TASK TO CARRY OUT =
Print only the lines running from the line with "[0:02.00-0:03.00]" to the final line below, both included, exactly as written and without the pictures.

• • • • • • •

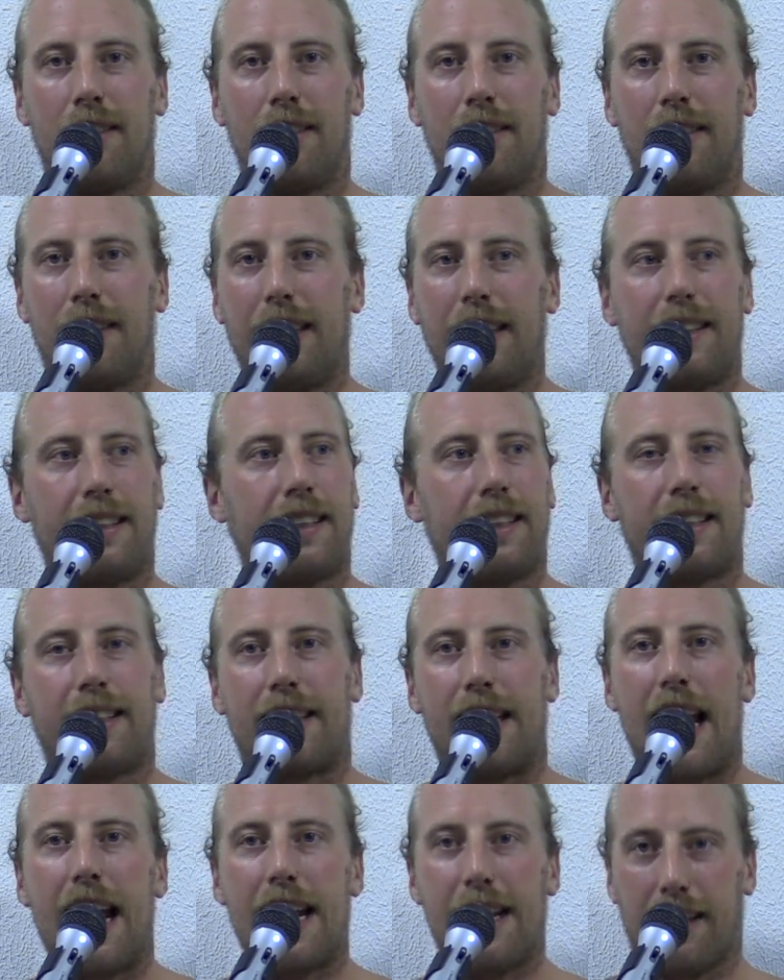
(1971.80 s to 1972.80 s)
It's a
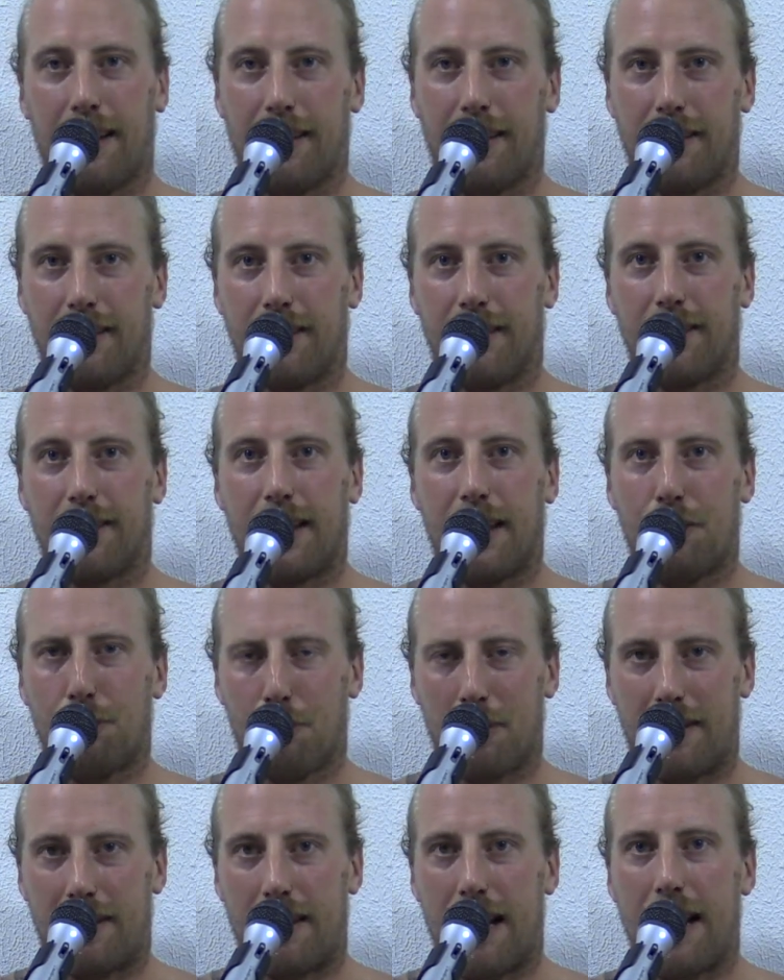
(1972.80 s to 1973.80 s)
snake. That's
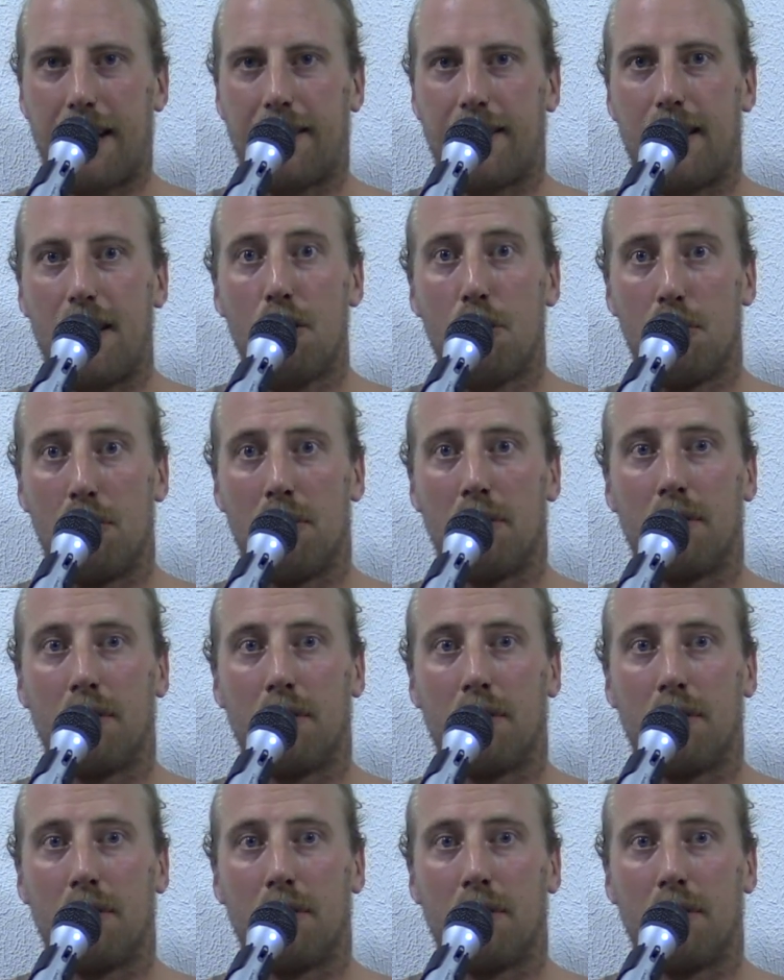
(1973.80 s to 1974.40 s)
what snakes do.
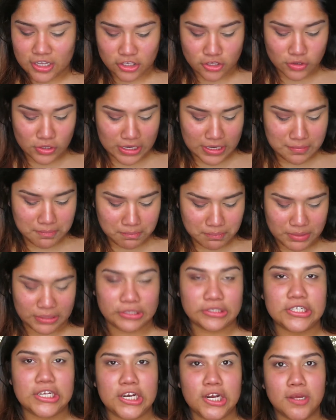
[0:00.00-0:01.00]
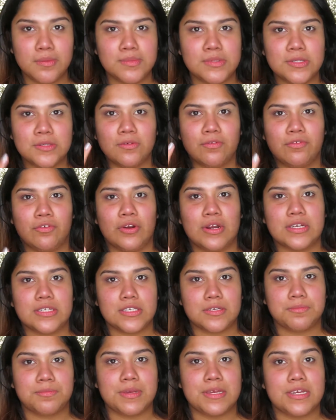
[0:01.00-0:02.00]
you can build it up for it
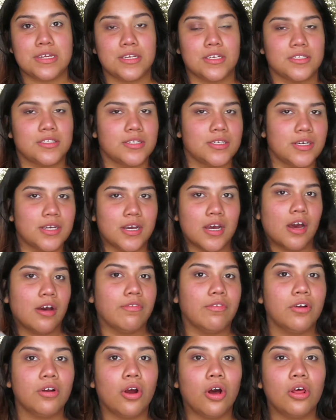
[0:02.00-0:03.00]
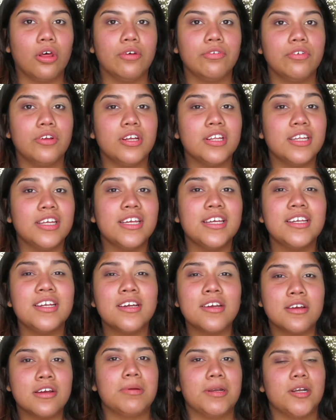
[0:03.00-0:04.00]
to cover all of your
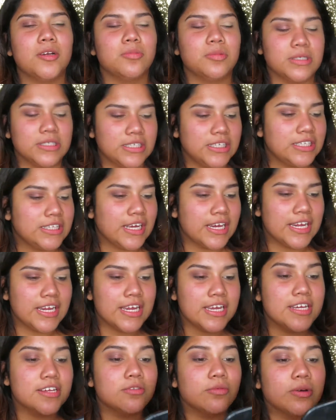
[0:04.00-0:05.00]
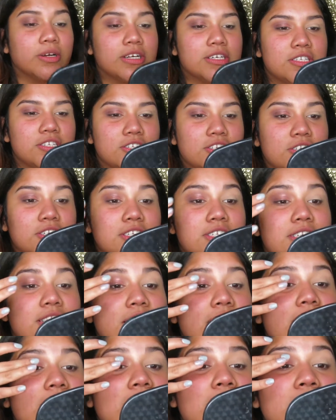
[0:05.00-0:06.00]
lid, but I really like it where it's just
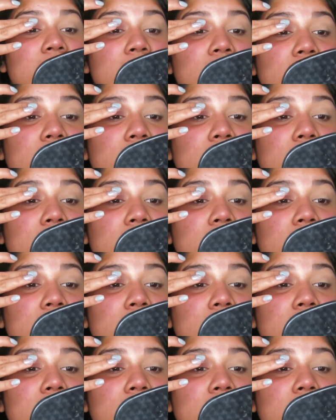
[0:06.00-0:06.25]
like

• • • • • • •

ANSWER BOX =
[0:02.00-0:03.00]
[0:03.00-0:04.00]
to cover all of your
[0:04.00-0:05.00]
[0:05.00-0:06.00]
lid, but I really like it where it's just
[0:06.00-0:06.25]
like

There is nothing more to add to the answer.